In my own work, AI has become the “glue” between biomechanics and biomaterials. Wearable-sensor and imaging data inform digital twins of tissues; surrogate models then explore scaffold designs that best support anticipated loads, healing profiles, or athlete-specific movement patterns. This has shortened iteration cycles (from weeks to days) when tuning lattice density, pore geometry, or printing paths to meet simultaneous targets like strength, compliance, and nutrient diffusion.

4. Looking ahead to the next decade, could you share your insights on the key development opportunities and potential breakthroughs in AI-powered material science and engineering?
I believe that the following opportunities and breakthroughs may emerge in the next decade:

  • Self-driving labs for biomaterials: Closed-loop platforms that pair robotics with active learning will autonomously synthesize, test, and refine candidates, dramatically reducing discovery time;
  • Physics-informed and multi-scale AI: Hybrid models will combine mechanistic simulation with ML, improving extrapolation and trust. Expect better linkages from molecular chemistry to microstructure, macroscale function, and in vivo performance;
  • Four-dimensional, responsive, and “personalized” materials: Patient-specific digital twins will inform scaffolds that adapt to evolving mechanical and biochemical cues, enabling staged stiffness, controlled degradation, and guided tissue remodeling;
  • Sustainability and safety by design: AI will help minimize critical raw materials, reduce waste, and flag toxicity early, aligning innovation with regulatory and ESG demands;
  • Data standards and model governance: Common ontologies, benchmark datasets, and uncertainty reporting will move AI from “promising” to “qualifiable” in regulated pathways, opening doors for clinical-grade applications. 

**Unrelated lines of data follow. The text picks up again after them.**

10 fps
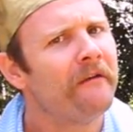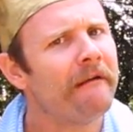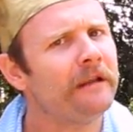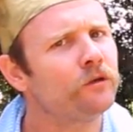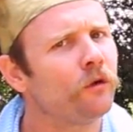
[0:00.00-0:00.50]

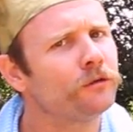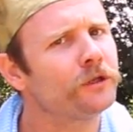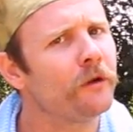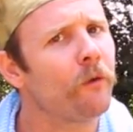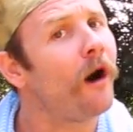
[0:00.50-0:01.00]
That is
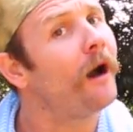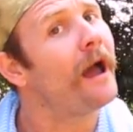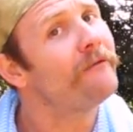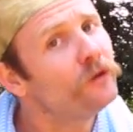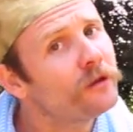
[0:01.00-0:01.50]
also why
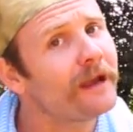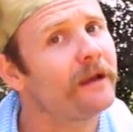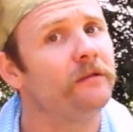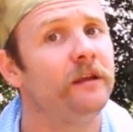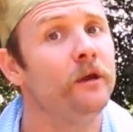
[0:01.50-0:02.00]
I have to
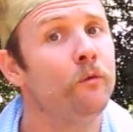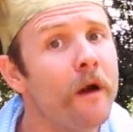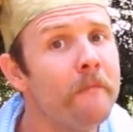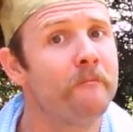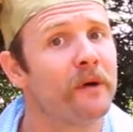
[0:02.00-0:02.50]
take a
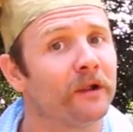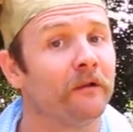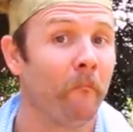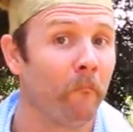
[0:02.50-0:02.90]
deworm pillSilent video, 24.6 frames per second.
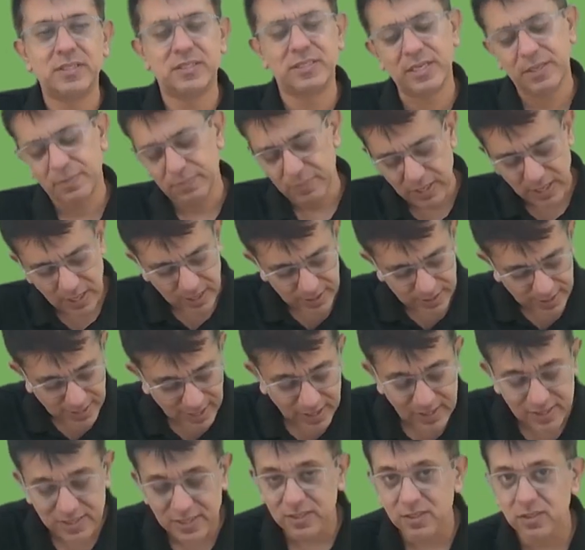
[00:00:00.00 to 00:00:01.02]
See,
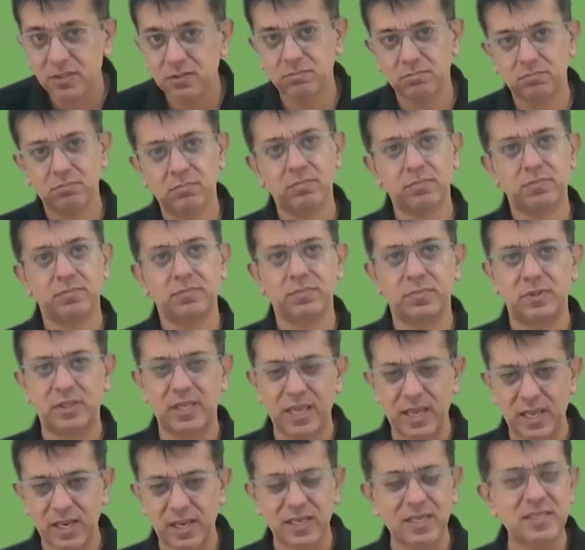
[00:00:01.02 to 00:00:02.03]
there is a
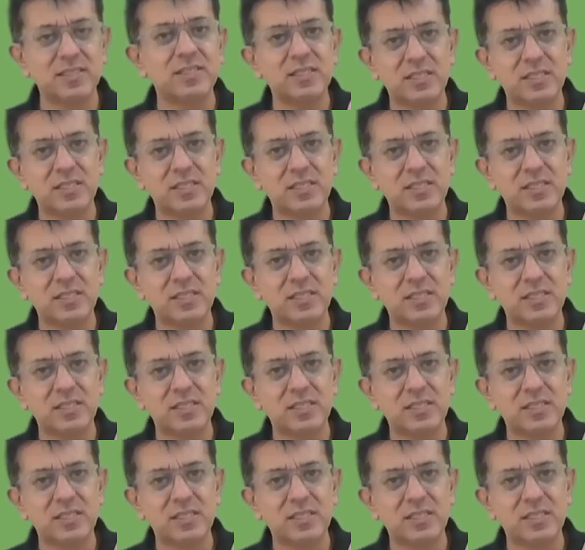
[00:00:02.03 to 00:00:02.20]
there isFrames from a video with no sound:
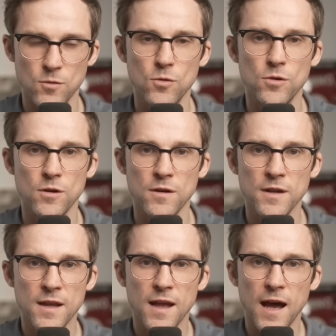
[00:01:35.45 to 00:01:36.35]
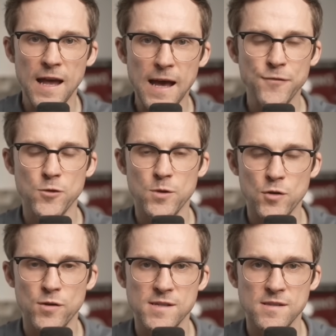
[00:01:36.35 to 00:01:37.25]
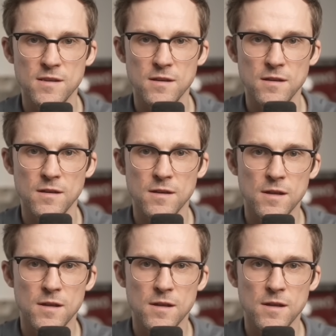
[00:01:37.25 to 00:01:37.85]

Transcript: or I have to increase theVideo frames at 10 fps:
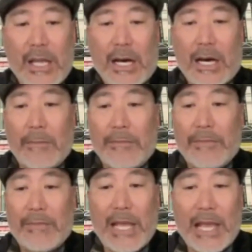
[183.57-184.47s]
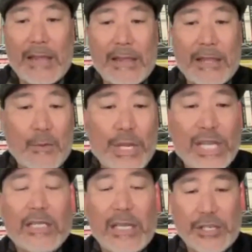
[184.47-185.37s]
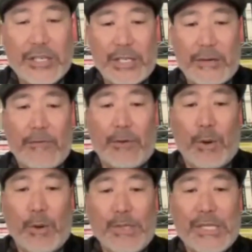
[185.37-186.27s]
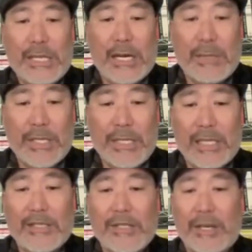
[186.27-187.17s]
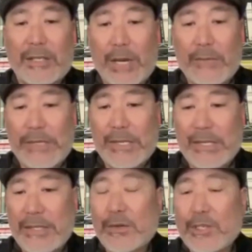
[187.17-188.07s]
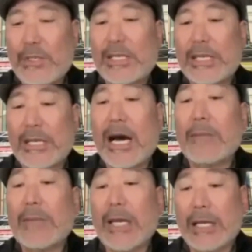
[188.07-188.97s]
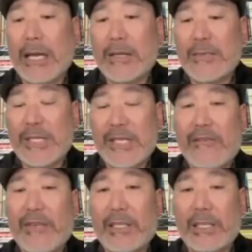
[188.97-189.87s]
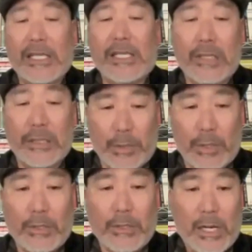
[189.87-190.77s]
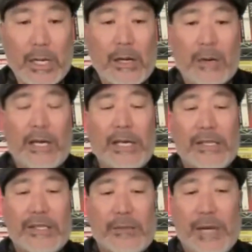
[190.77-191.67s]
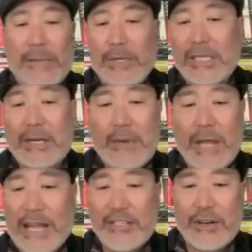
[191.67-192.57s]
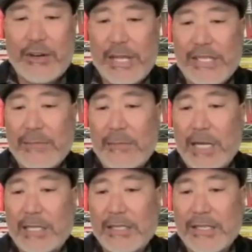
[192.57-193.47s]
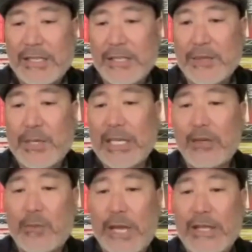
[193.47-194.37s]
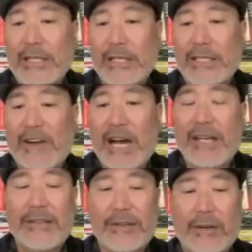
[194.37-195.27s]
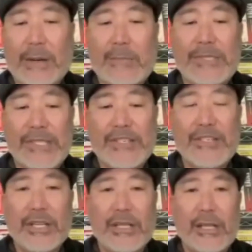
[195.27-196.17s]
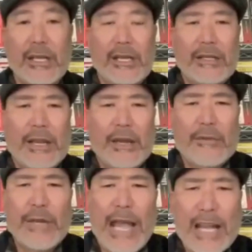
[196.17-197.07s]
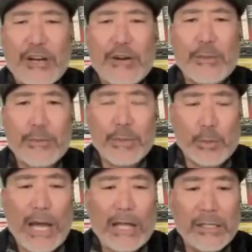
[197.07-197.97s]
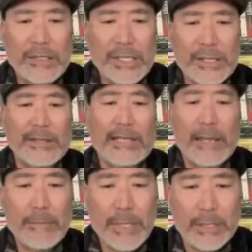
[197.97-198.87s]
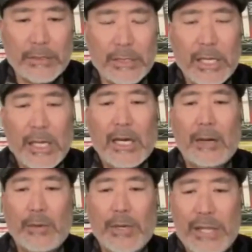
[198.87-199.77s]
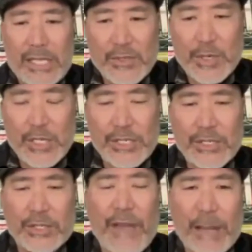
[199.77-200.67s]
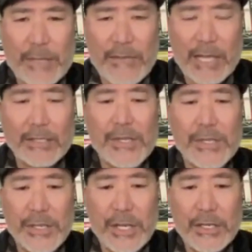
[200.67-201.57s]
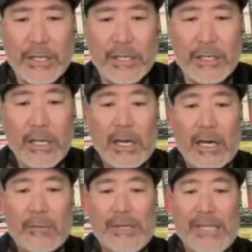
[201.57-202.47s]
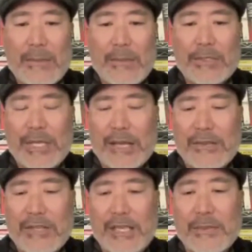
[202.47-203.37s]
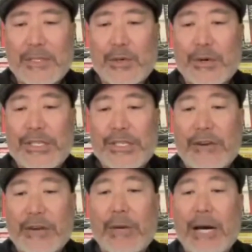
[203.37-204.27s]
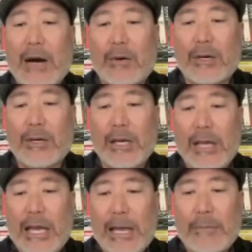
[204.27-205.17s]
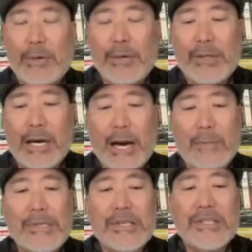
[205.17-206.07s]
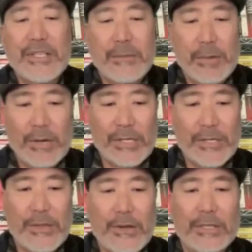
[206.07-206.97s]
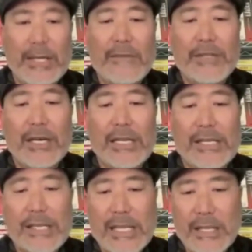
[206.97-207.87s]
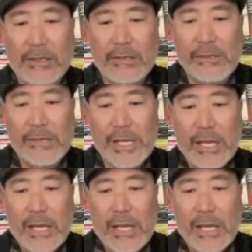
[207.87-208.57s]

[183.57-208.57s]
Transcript: The real agenda for most elites on the right was not social but economic, and specifically neoliberal. Right. So by building a reactionary base of politics and doing it in a way that divided their opposition, their reactionary plurality that they built with this traditional family values agenda was able to exercise majoritarian power and put the opposition party to their left on its heels,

5. As an Editorial Board Member of the Journal of Functional Biomaterials, could you share your experience with MDPI?
My experience with MDPI has been positive. The editorial workflows are efficient and transparent, which authors value; the open access model provides immediate visibility; and Special Issues, when well-curated, catalyze focused communities. I have seen steady improvements in screening, ethics checks, and data-availability expectations. Two areas I continue to champion are (i) broadening and refreshing the reviewer pool to sustain depth across fast-moving subfields and (ii) strengthening reproducibility standards (code/data deposition, reporting checklists, and clearer guidance on statistical rigor). Overall, the Journal of Functional Biomaterials has been a constructive venue for interdisciplinary biomaterials research and a journal that listens to its community.